** Directions **
The expected answer is the data below, printed verbatim without its pictures.

########################################

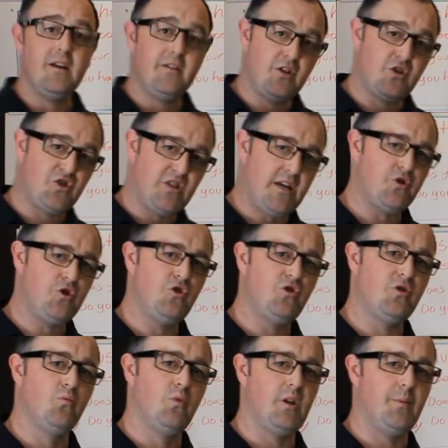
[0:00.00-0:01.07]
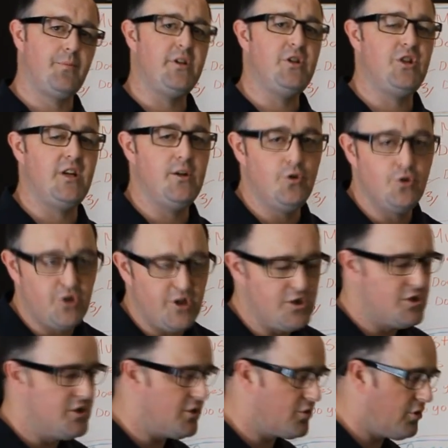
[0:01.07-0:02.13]
The search engine will appreciate you
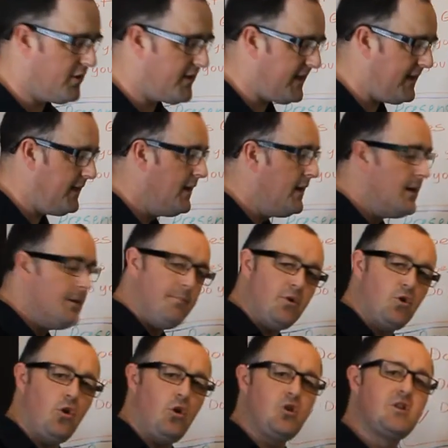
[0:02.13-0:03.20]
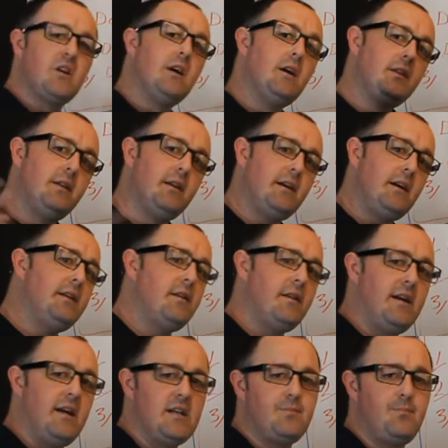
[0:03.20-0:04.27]
changing your content because the
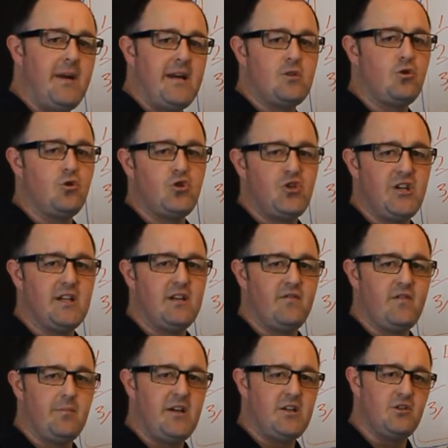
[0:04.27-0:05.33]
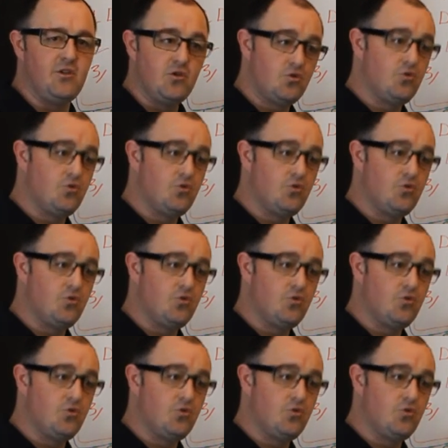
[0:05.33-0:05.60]
internet is based on sharing information.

########################################

** Exercise result **
[0:00.00-0:01.07]
[0:01.07-0:02.13]
The search engine will appreciate you
[0:02.13-0:03.20]
[0:03.20-0:04.27]
changing your content because the
[0:04.27-0:05.33]
[0:05.33-0:05.60]
internet is based on sharing information.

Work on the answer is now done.